> [ASSIGNMENT]: Look below for the line containing "[00:00:01.61]"; from there, print each line exactly up to and including the line containing "Transcript: oh, this", and stop.

> [SUPPLIED RECORDS]:
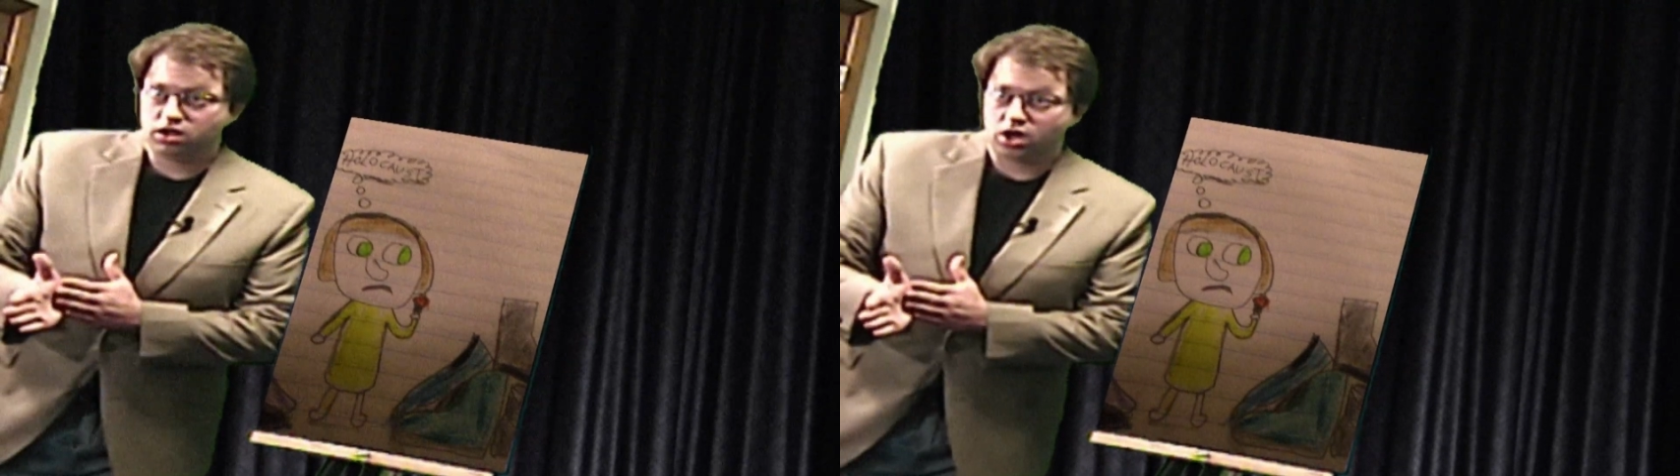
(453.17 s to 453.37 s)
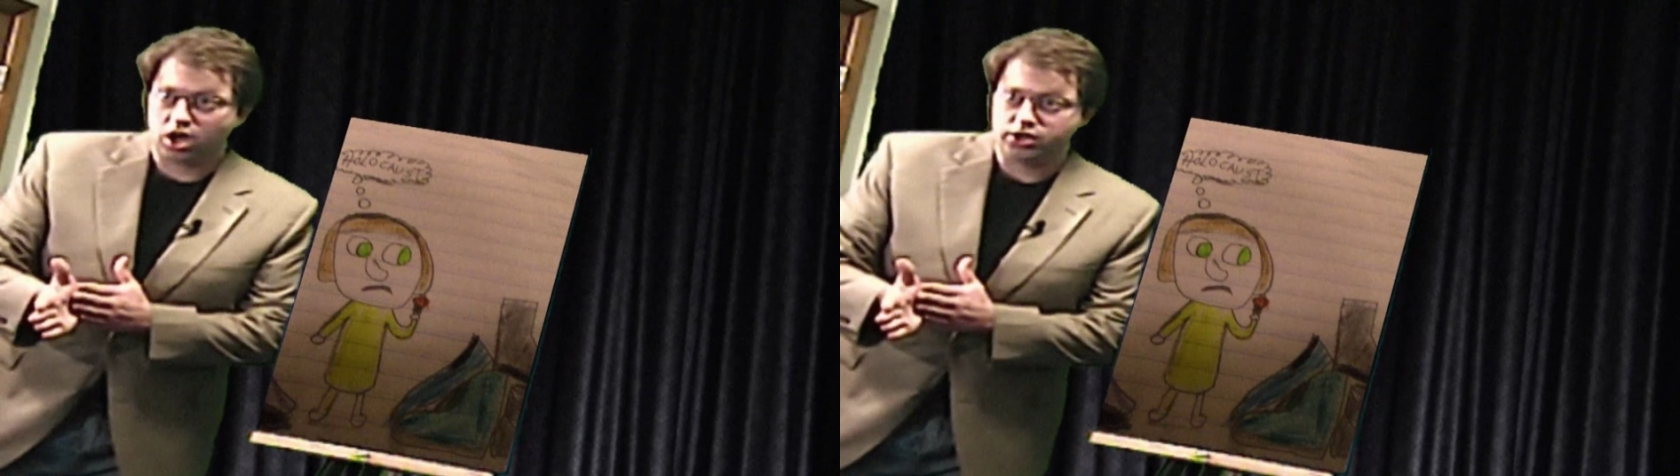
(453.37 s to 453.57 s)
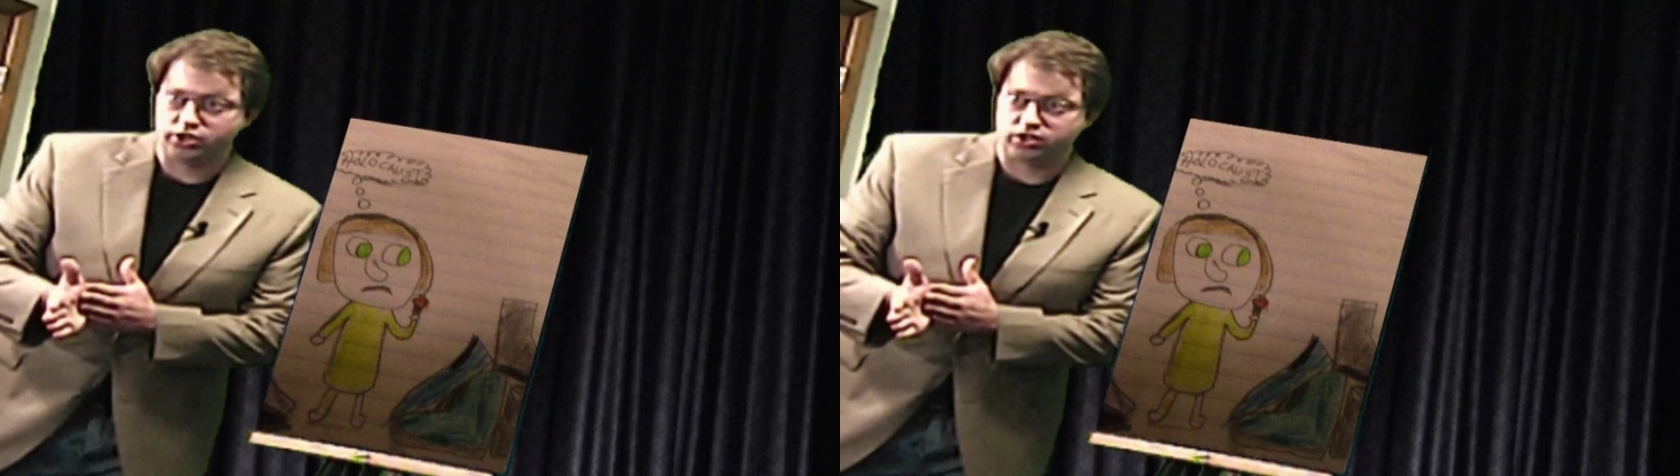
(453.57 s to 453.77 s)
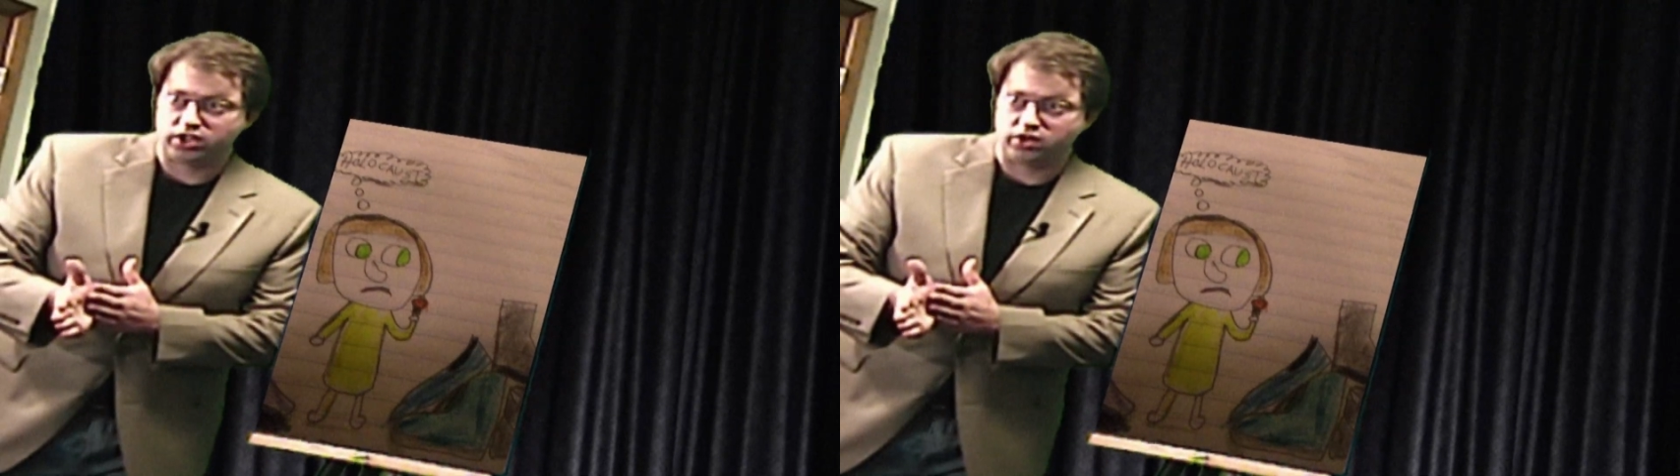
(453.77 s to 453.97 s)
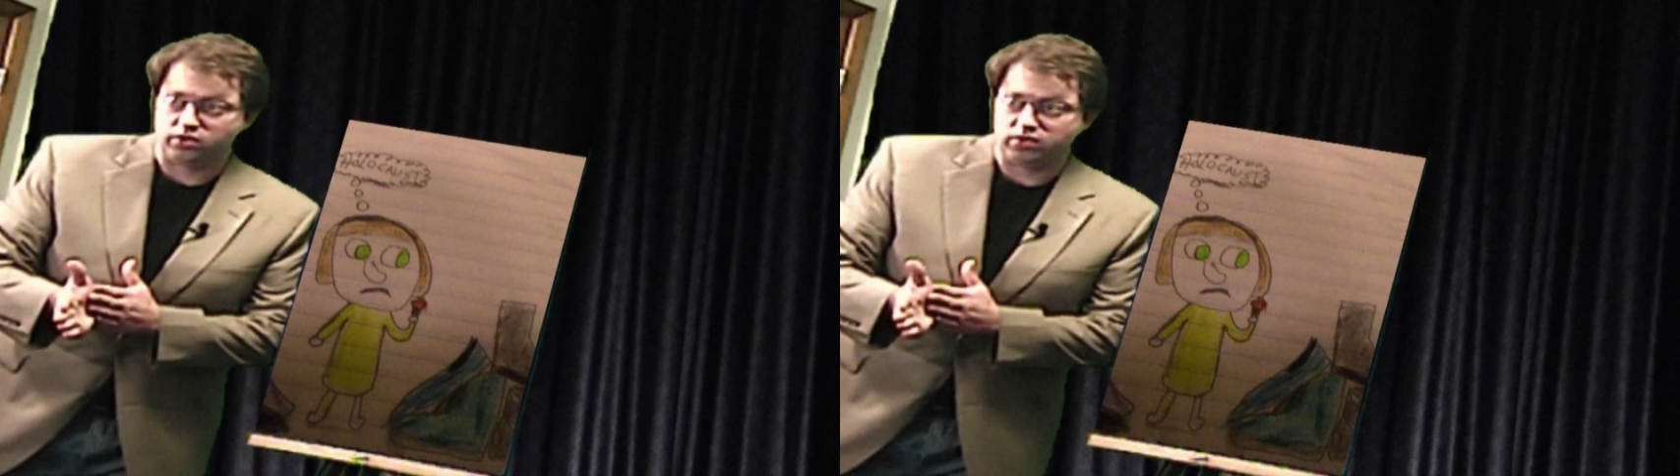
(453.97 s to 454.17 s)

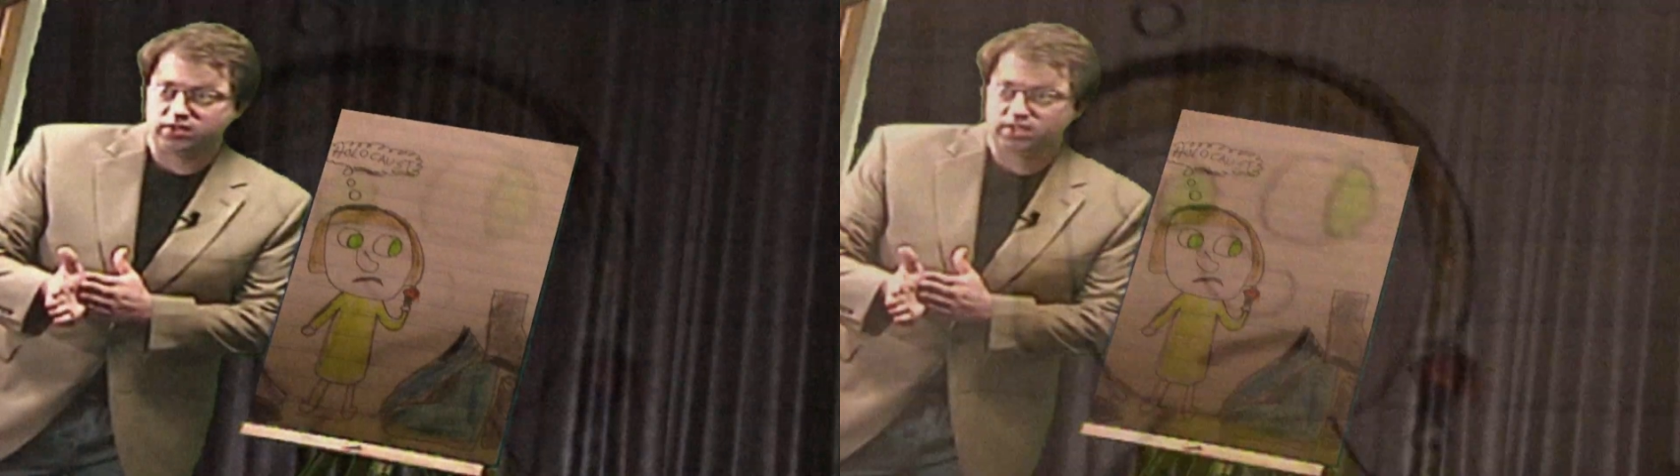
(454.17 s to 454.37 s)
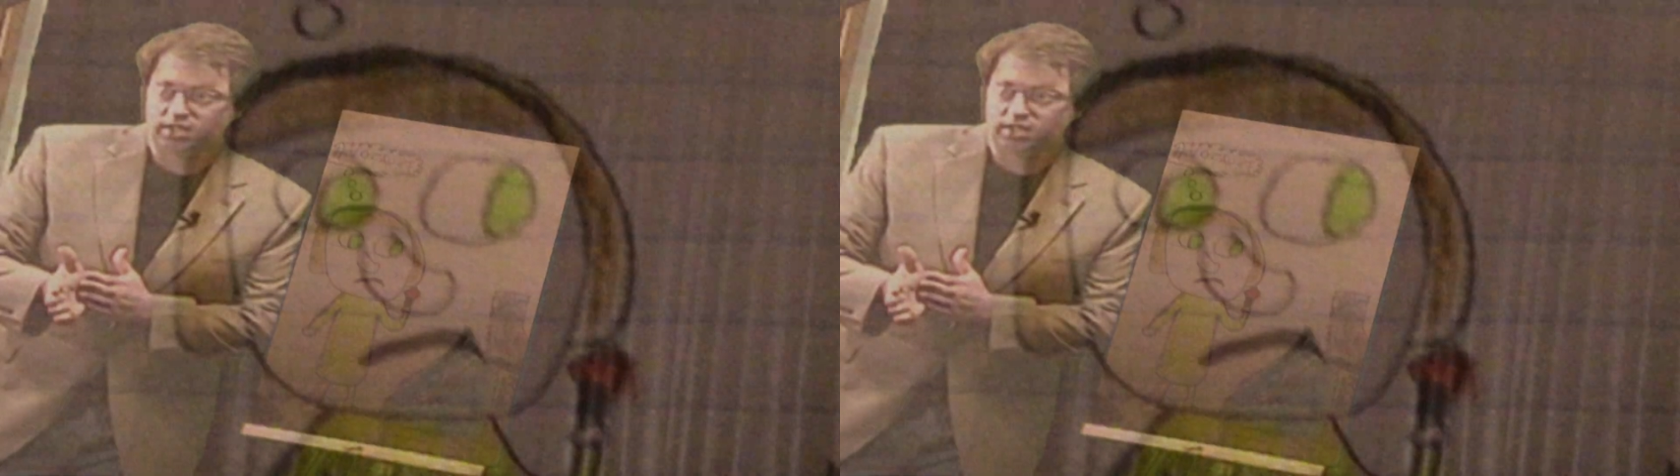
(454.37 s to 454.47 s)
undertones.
--
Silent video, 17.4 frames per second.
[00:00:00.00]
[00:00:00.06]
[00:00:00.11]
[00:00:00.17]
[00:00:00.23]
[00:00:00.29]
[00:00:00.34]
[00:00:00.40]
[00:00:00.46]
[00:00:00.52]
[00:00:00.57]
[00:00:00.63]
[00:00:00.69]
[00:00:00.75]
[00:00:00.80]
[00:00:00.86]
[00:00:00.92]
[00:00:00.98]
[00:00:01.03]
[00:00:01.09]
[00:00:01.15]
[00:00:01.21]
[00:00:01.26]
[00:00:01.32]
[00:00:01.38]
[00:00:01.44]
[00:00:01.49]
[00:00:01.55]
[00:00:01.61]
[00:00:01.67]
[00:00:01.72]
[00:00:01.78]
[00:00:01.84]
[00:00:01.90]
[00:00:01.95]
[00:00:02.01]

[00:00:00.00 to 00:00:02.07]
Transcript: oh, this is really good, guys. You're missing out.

> [ANSWER SECTION]:
[00:00:01.61]
[00:00:01.67]
[00:00:01.72]
[00:00:01.78]
[00:00:01.84]
[00:00:01.90]
[00:00:01.95]
[00:00:02.01]

[00:00:00.00 to 00:00:02.07]
Transcript: oh, this is really good, guys. You're missing out.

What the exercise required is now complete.